第161章 涙色の答案用紙(25)修学旅行編
『修学旅行二日目』の朝___
気分とは正反対に、
嘘みたいに晴れた青空。
ホテルから出て、市バスに乗り、昨日貰ったメモを見ながら京都の町を、私達は歩き……一軒の店の前で立ち止まる。
老舗『まん珠沙華〜朱〜」
「おこしやす。さぁ、中に」
「おや?三人だけかい?」
出迎えてくれたのは、秋らしい色味の着物に身を包んだつつじさんと、同じ色味の羽織を着た優しそうなご主人。
「すいません。後の二人は、昼頃にはお邪魔すると思いますので」
私が頭を下げると、
つつじさんは頷き立ち上がる。
「三人だけ先にお世話になります!」
「やっぱ俺も着るのかよ」
当たり前よ!ゆっちゃんは渋る政宗の耳をグイッと摘んで、さぁ、こちらへ……足袋を畳の上で軽く滑らせ、つつじさんとご主人は奥の部屋へと案内してくれる。
「素敵なお店ですね」
「この辺りじゃ、店構えが一番古いが……先祖代々受け継がれた大事な店だよ」
白髪を揺らして笑う主人さん。
もっとお堅い感じの人をイメージしていた。
呉服屋さんってだけで、ついそんな印象を持ってしまったのもあるけど……もしかしたらつつじさんの幼馴染の方が、頑固な人だったって。
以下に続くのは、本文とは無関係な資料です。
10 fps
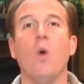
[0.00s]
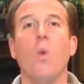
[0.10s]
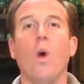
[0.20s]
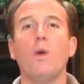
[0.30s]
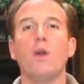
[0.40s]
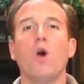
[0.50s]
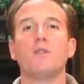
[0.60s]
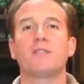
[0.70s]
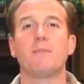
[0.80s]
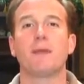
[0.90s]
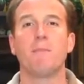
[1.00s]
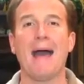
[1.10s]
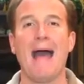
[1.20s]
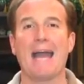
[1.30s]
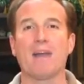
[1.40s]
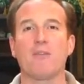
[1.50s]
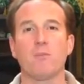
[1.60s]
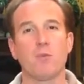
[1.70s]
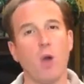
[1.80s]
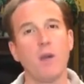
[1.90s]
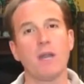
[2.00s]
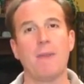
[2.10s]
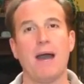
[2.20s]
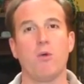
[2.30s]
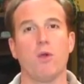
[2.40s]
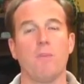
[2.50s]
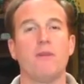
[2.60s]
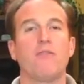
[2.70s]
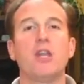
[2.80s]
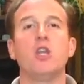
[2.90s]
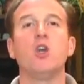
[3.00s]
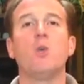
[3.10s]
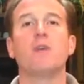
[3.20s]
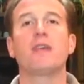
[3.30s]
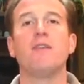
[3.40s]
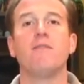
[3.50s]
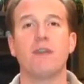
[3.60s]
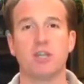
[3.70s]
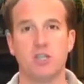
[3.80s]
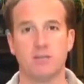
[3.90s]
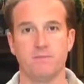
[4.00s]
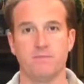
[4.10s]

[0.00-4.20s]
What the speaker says: What would hold somebody back from going to PowerUp if they knew with conviction,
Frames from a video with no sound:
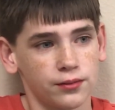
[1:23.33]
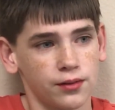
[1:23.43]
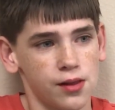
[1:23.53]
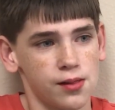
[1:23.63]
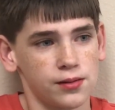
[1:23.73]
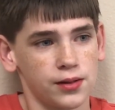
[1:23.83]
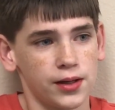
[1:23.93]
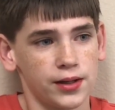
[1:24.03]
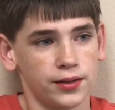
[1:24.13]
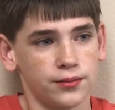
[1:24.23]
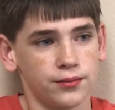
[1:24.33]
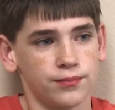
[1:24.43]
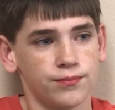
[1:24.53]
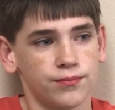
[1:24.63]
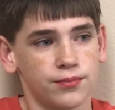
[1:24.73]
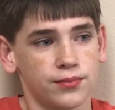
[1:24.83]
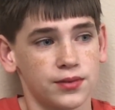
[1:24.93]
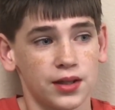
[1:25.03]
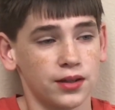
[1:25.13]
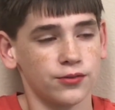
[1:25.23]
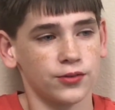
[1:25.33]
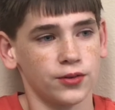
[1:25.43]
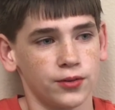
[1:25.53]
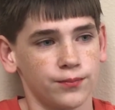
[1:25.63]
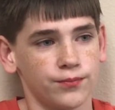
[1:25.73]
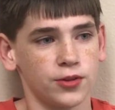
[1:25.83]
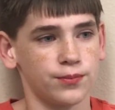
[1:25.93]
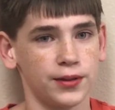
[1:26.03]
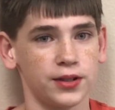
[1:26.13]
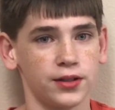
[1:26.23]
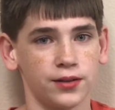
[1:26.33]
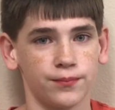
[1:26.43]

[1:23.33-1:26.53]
And thanks for just being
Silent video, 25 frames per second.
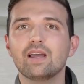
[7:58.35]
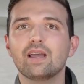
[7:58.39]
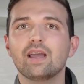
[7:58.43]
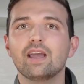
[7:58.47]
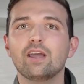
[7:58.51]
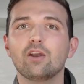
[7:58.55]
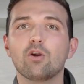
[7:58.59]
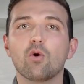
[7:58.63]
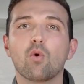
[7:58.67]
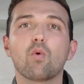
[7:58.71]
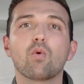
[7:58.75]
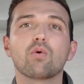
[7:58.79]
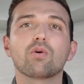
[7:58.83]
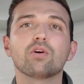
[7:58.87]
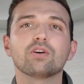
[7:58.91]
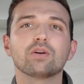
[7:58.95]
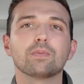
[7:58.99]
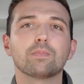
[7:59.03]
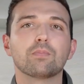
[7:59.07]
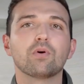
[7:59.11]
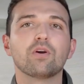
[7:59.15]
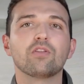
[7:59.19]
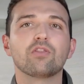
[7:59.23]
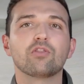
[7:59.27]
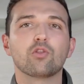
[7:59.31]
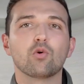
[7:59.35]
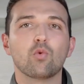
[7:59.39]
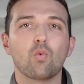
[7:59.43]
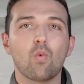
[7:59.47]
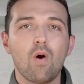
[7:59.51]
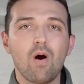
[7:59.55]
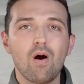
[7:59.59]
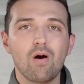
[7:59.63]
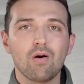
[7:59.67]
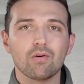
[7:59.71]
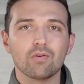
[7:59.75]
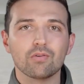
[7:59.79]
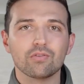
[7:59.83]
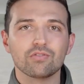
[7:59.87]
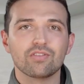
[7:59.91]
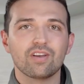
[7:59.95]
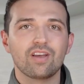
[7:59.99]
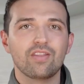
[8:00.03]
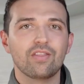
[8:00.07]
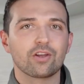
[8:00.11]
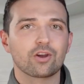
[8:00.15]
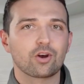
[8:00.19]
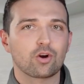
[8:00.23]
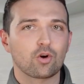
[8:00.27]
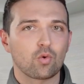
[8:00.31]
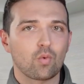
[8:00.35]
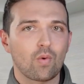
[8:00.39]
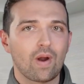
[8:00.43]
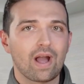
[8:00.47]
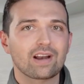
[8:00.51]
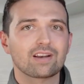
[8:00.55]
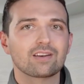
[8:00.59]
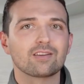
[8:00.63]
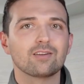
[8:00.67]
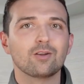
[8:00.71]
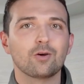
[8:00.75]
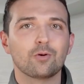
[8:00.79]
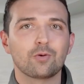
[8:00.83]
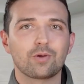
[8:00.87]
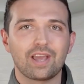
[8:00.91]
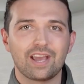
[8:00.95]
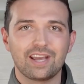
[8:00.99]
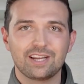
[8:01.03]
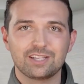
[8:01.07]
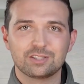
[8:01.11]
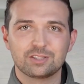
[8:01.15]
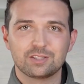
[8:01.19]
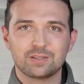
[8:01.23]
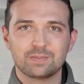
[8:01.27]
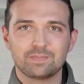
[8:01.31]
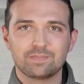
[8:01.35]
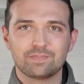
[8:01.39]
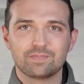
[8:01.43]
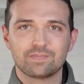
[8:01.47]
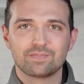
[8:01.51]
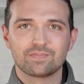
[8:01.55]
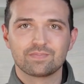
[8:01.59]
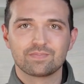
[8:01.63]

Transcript: in order to print the walls in the correct location.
北海道の時に、聞いたからかな?
(家康は頑固というより、天邪鬼だけど……ね)
今頃、天音ちゃんと……。
私は慌ててふるふる首を振り、つつじさんとの馴れ初めを語るご主人に、耳を集中させる。
「家内とは、北海道の友人の所に訪れた時にーーー………」
着物の文化、京都歴史。次々に色んな話をしてくれるご主人。私は、相槌を打ち、時折、質問したり。
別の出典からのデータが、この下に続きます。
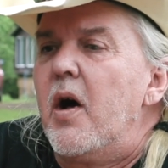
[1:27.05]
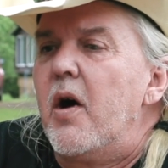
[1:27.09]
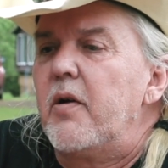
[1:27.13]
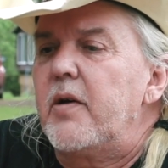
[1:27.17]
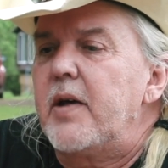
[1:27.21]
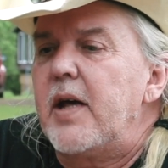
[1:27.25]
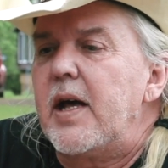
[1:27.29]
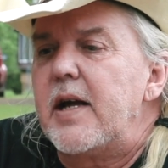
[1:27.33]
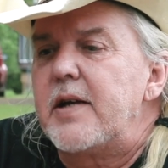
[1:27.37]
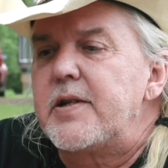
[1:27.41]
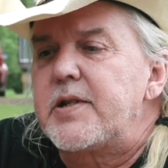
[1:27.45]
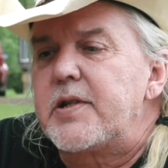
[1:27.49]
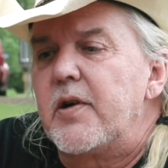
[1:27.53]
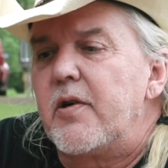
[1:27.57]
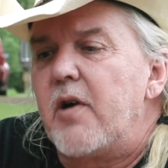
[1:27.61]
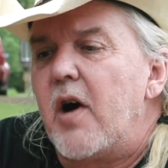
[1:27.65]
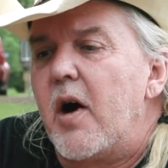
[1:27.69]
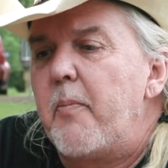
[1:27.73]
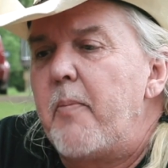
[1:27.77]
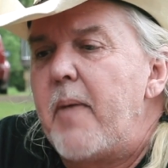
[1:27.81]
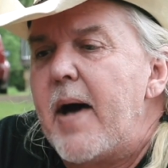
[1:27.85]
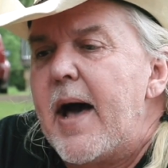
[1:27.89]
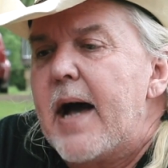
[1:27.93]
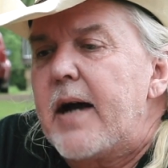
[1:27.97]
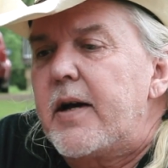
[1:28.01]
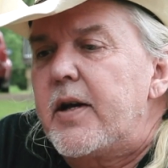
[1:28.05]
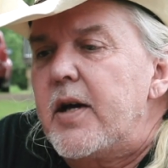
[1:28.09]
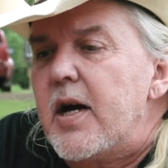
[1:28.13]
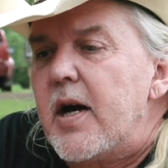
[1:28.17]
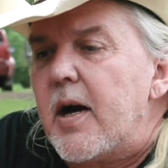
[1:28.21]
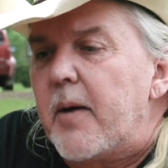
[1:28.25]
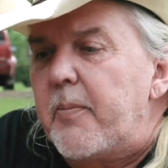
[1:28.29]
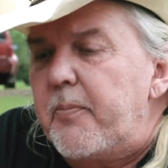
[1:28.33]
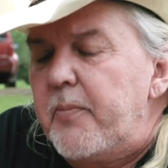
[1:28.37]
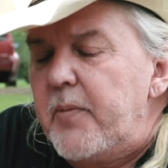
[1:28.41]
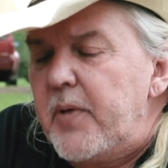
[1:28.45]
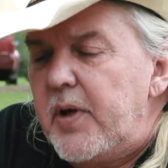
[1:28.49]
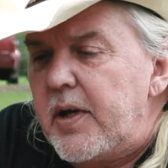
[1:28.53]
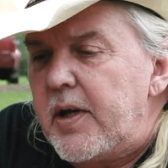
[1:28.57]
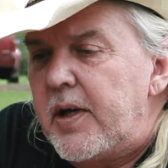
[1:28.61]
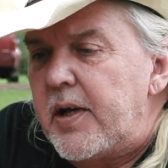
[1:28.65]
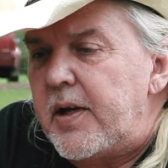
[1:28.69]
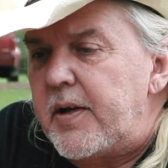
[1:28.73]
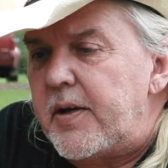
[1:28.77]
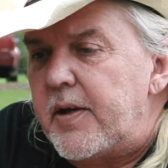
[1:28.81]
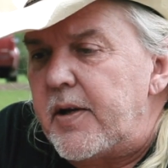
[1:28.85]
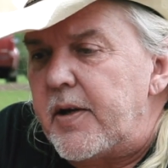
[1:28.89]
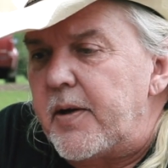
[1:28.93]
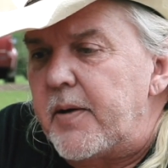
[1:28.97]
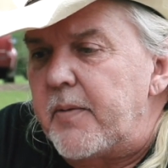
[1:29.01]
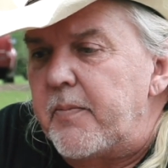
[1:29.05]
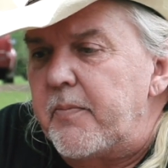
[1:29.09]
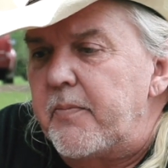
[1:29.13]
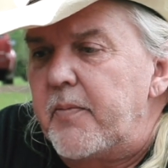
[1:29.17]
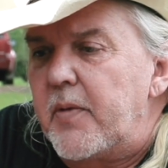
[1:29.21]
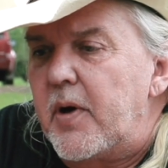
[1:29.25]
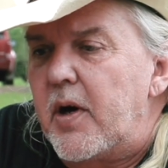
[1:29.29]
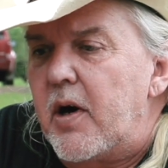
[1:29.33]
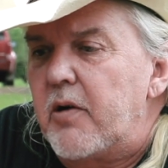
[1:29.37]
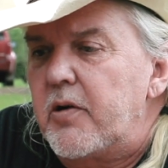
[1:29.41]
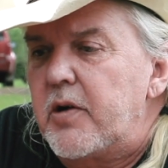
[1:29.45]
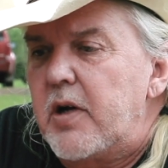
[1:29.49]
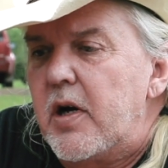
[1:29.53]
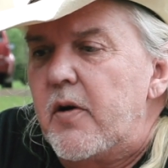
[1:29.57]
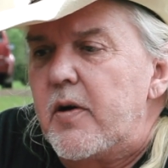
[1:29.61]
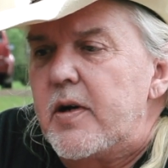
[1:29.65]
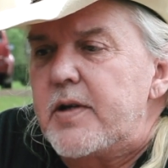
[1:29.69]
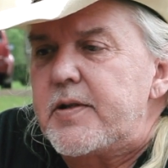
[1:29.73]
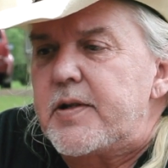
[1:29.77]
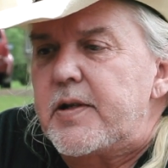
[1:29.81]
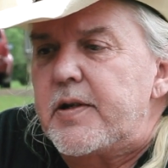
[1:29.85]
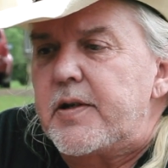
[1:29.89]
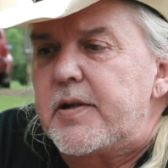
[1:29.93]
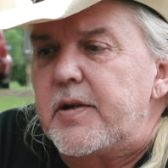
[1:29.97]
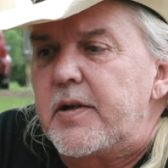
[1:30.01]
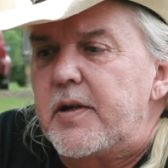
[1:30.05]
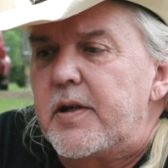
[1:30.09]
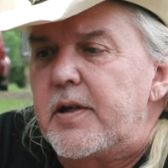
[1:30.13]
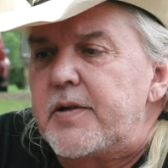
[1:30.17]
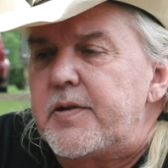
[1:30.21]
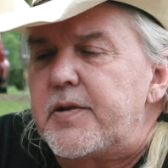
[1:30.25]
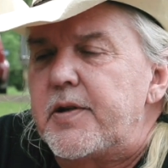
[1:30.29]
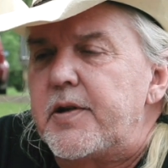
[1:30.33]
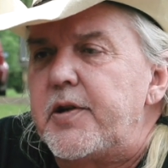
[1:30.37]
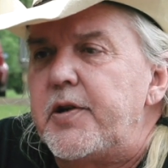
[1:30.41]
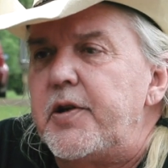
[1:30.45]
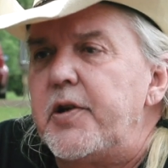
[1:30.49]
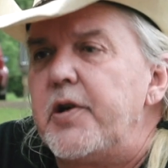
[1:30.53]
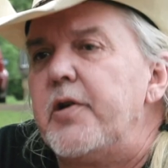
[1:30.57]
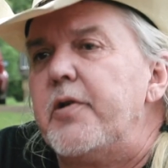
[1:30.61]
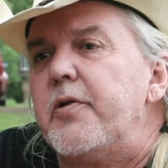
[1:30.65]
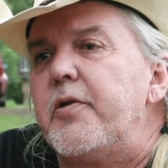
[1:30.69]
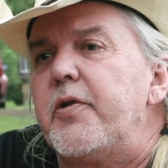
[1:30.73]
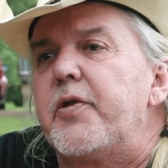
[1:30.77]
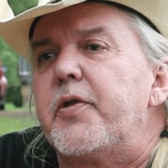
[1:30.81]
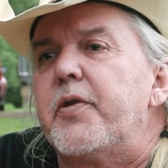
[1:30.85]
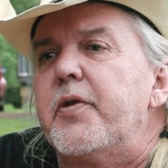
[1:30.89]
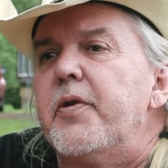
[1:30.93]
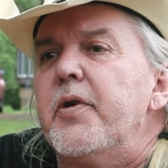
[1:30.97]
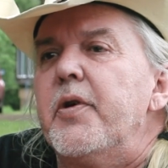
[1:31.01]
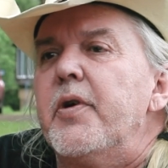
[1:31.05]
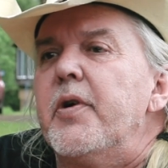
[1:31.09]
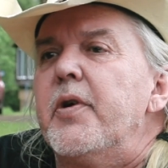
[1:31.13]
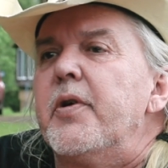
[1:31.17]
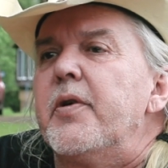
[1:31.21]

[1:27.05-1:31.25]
Okay, so I'll back up, and um, I'll go as a, as a youth.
「曼珠沙華(まんじゅしゃげ)って、彼岸花の別名なんですか?」
「曼珠沙華は天界の花とも呼ばれ、おめでたいことが起こる前兆として、天上から赤い花が降ってくると。仏教の経典からーーー……」
つい夢中になって話し込んでしまい、つつじさんに呼ばれる頃には、すっかりご主人さんと打ち解けていた。